Manuel, hermano menor del deán Peñaloza, llegó unos meses después de la tragedia,  tan dolorido como intrigado por los últimos días del sacerdote, confundido por una correspondencia que no contenía en ninguna palabra la esencia, el aplomo, el espíritu reflexivo de quien partió de Murcia cuando él era un niño y aprendió a conocer a través de las cartas que se leían en familia, el mismo hermano con el cual, ya convertido en un hombre, mantuvo un ininterrumpido intercambio epistolar, que pudo imaginar a traves de un lienzo que llegó hacía muchos años del otro lado del océano, al que reconoció en los comentarios de la gente que pudo tratarlo, hombre siempre bien dispuesto a un consejo oportuno, a tender su mano franca y socorrer a quien acudiese en su búsqueda, un poco triste en los últimos tiempos, por razones que desconocemos, aunque creemos que tenían que ver con su salud y ese dolor en la espalda que nunca lo abandonó.

No quedaron del párroco otras pertenencias que los recuerdos de sus fieles, algún sermón dominical, sus clases de catequesis a los niños del pueblo, las bodas y bautismo celebrados. Hay quienes creían que además del diario parroquial, con la misma pasión, dedicación y entusiasmo, escribía otro personal, seguramente devorado por el fuego, que como él, jamás será olvidado.

Un nuevo cura llegó siete meses más tarde con una carta de acreditación del Obispo y la misteriosa orden de despachar en el primer barco que partiese a Portugal unas piedras, aparatos de medición y polvos de distintos colores, que según una pormenorizada y exhaustiva descripción del deán Isidro Peñaloza, obraban en su poder, guardadas en un arcón con cerrojo en la sacristía.

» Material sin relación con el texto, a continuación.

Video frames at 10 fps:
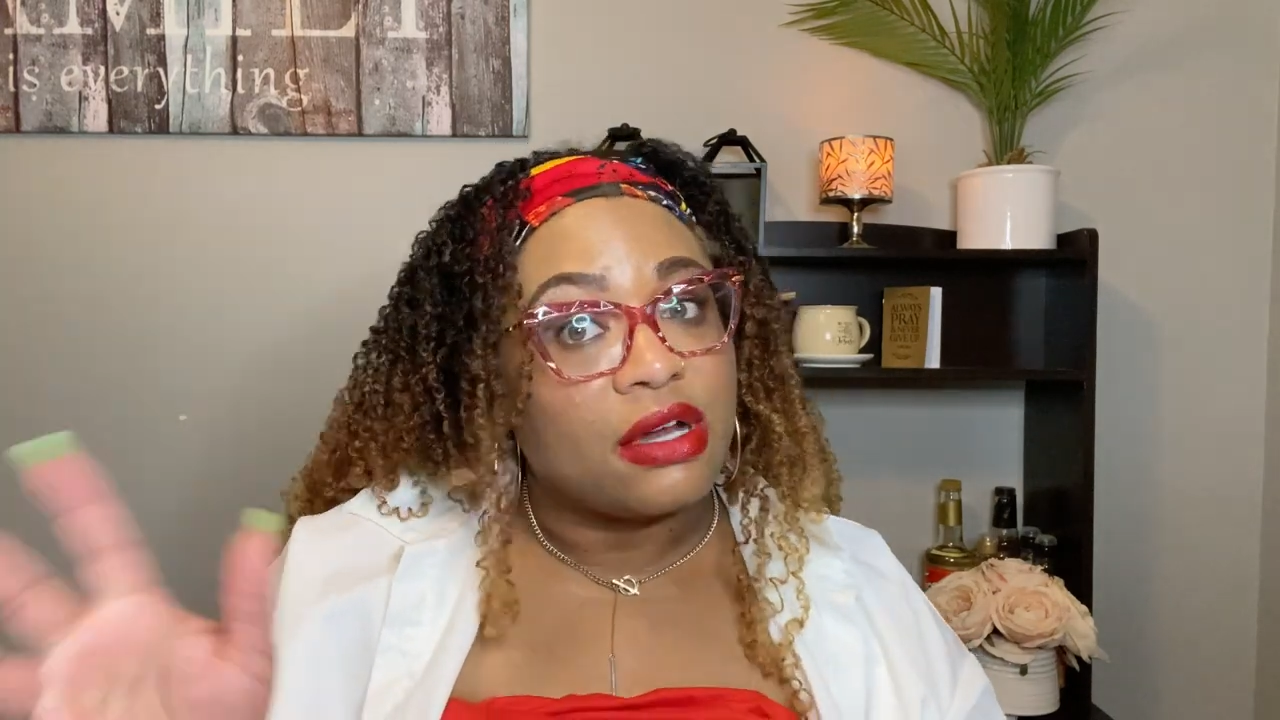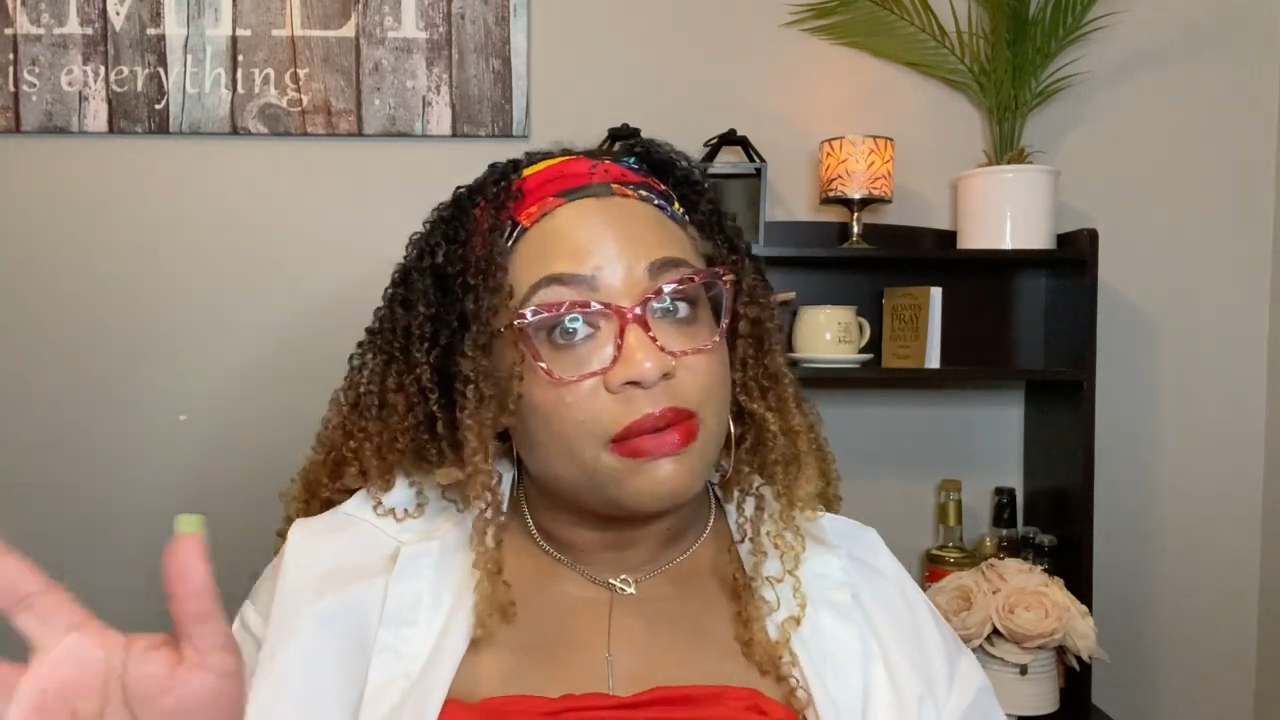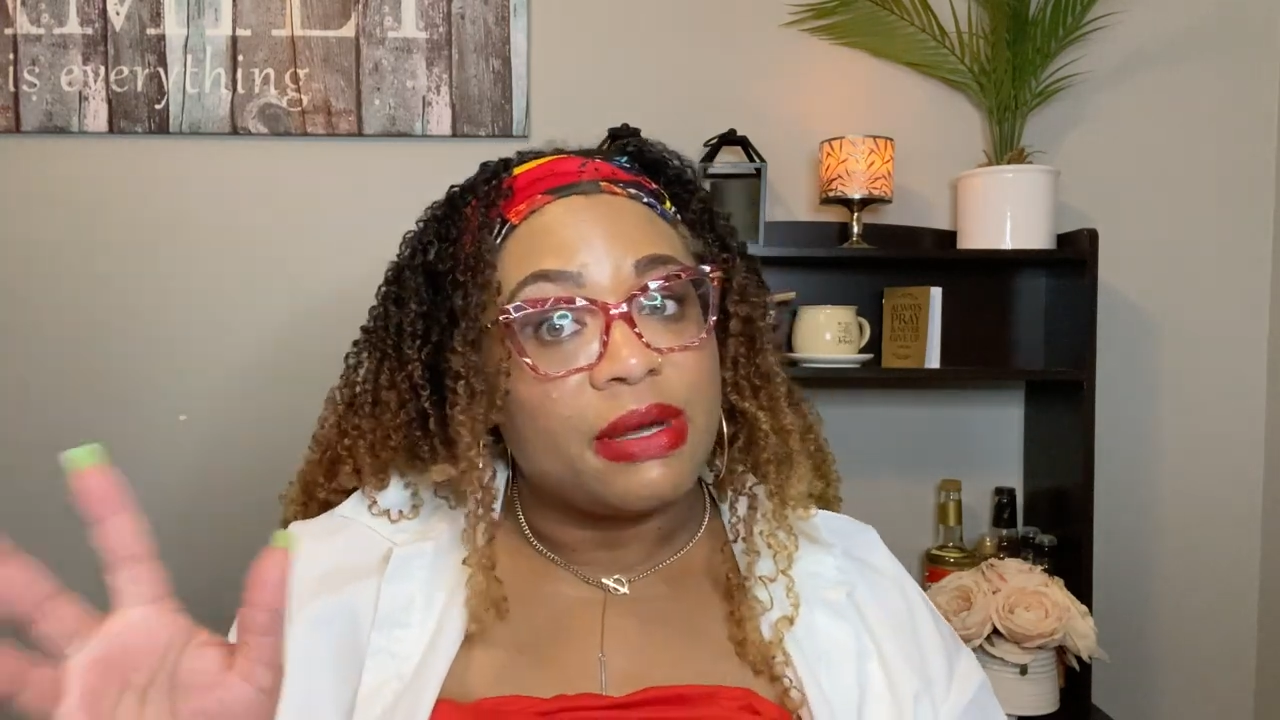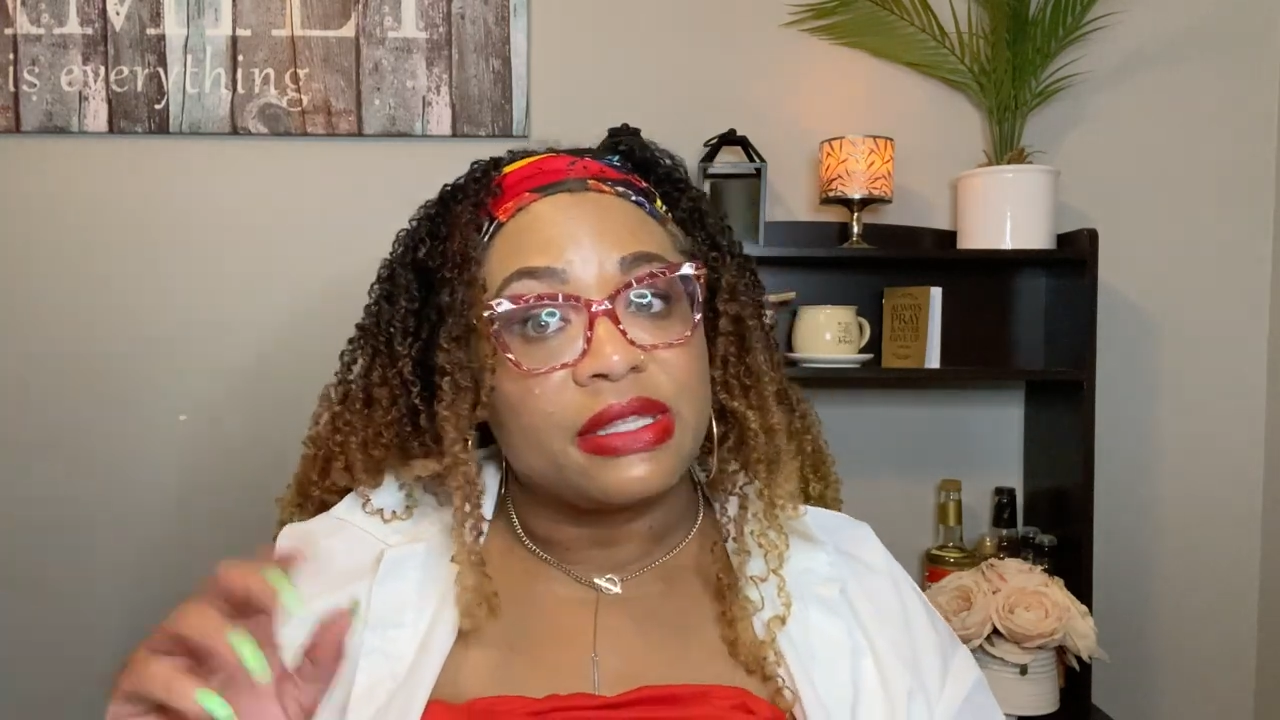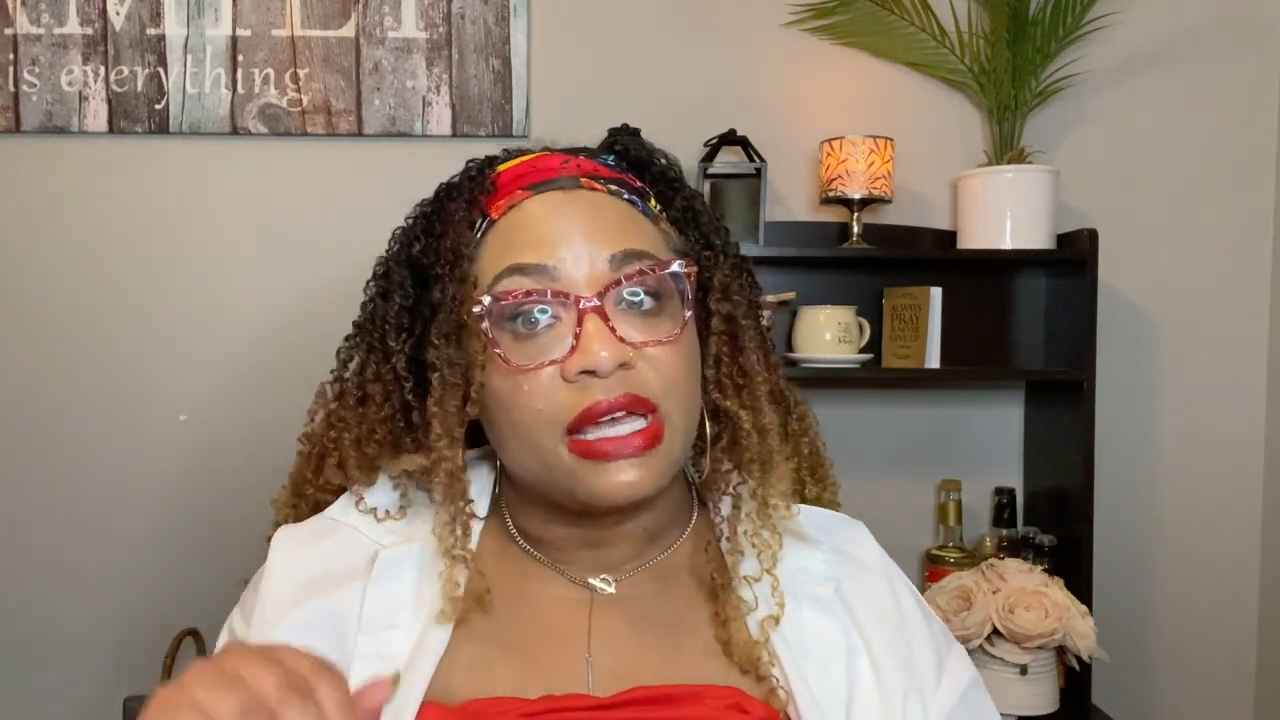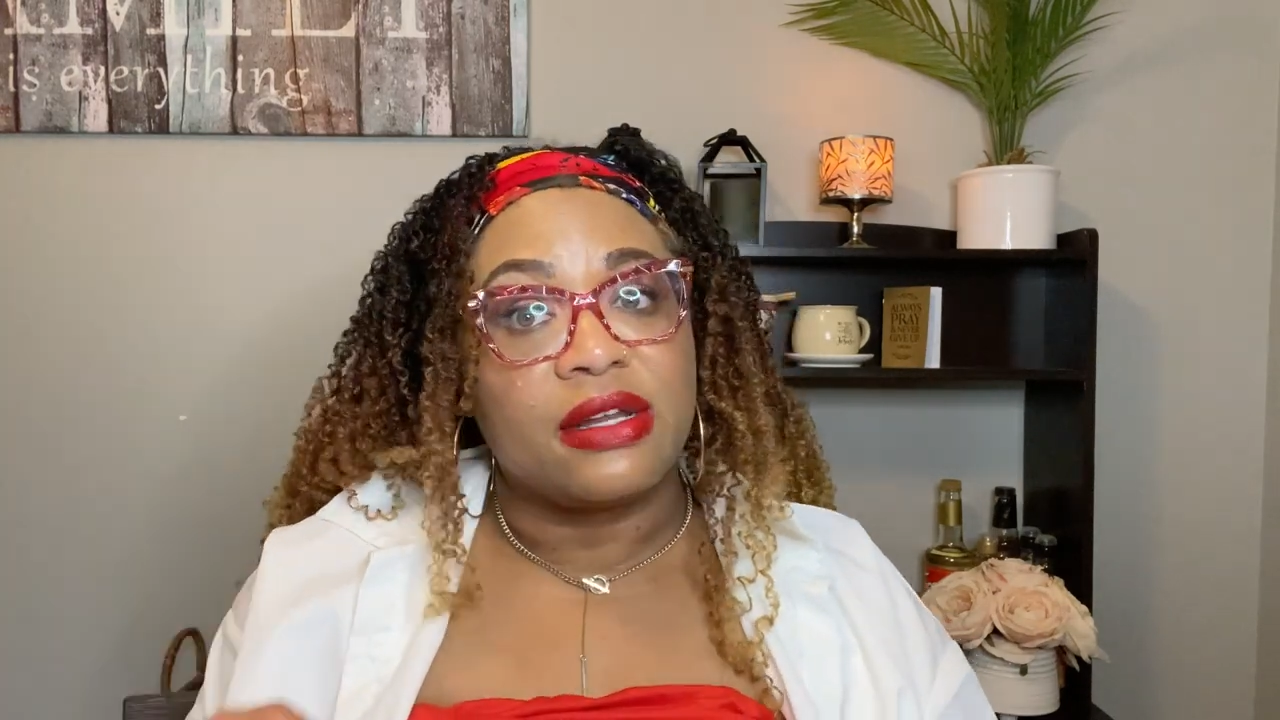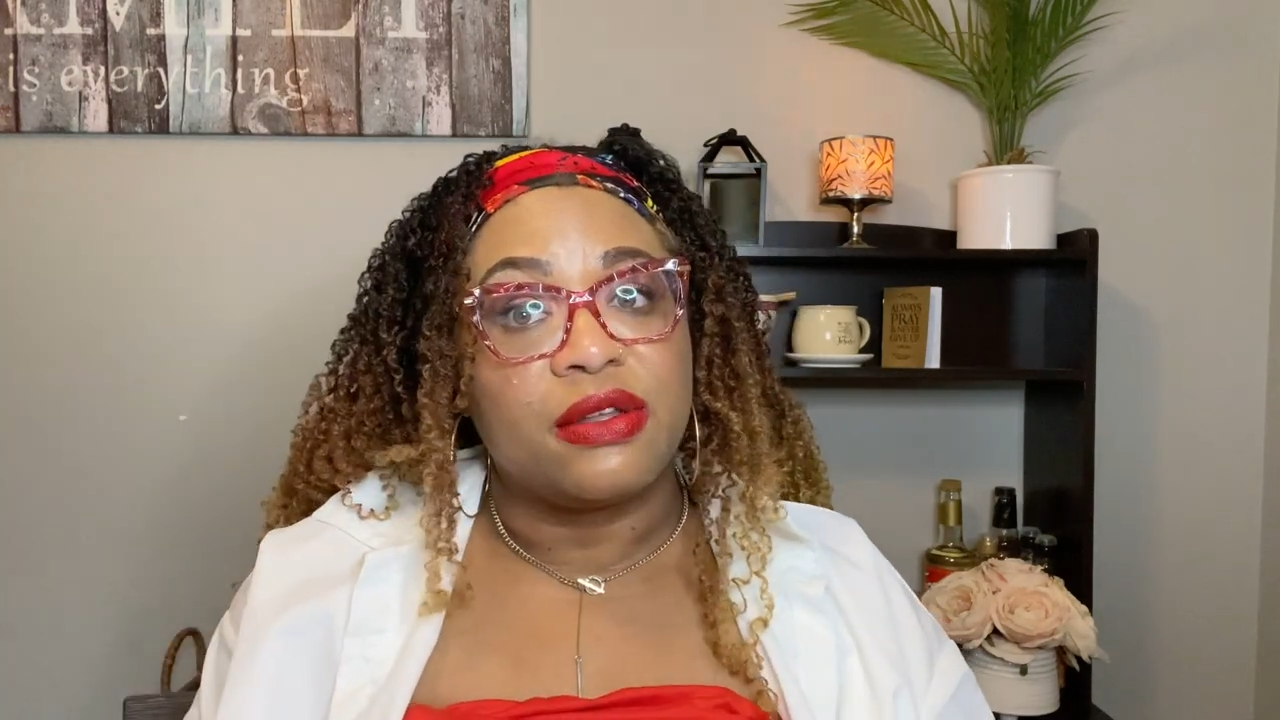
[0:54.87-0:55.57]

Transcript: talk about that a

El nuevo sacerdote informó inmediatamente al Nuncio por carta lacrada que el cofre de referencia había sido hallado vacío cuando se sofocó el incendio y que no había rastro alguno de un manuscrito sobre las propiedades de los extraños objetos que el deán había guardado celosa y secretamente en su poder, que tampoco pudieron hallar el cuerpo carbonizado del cura y que las autoridades y las familias de prestigio habían decidido honrarlo con una sepultura.

Las lluvias, los inviernos, los cambios políticos, se fueron sucediendo como siempre, e igual que el viento y el agua en el camino, terminan sepultando poco a poco las huellas de hechos y accidentes, dejando todo como si fuera nuevo, a punto de estrenar, virgen de contaminación, libre de influencias, ese patético engaño al que nos acostumbra el presente cuando se disfraza y nos parece eterno.

Siete años después del incendio, llegó al pueblo un vagabundo que atraía la atención de la gente con relatos de su largo peregrinaje, y aunque costaba diferenciar los hechos reales de los nacidos de su propia fantasía, una y otra vez le pedían que contase la historia de un temible bandolero, aquel jefe de la pandilla que asoló durante años a nobles terratenientes del reino de Portugal, destinados a estas tierras por su Majestad, en su mayoría traficantes de esclavos y contrabandistas, el que fue traicionado por su mujer y lugarteniente y muerto en una emboscada, con títulos y joyas en sus alforjas, al que luego de ser ultimado con disparos de arcabuz, no lograban desprenderle de los dedos un rosario de cuentas nacaradas.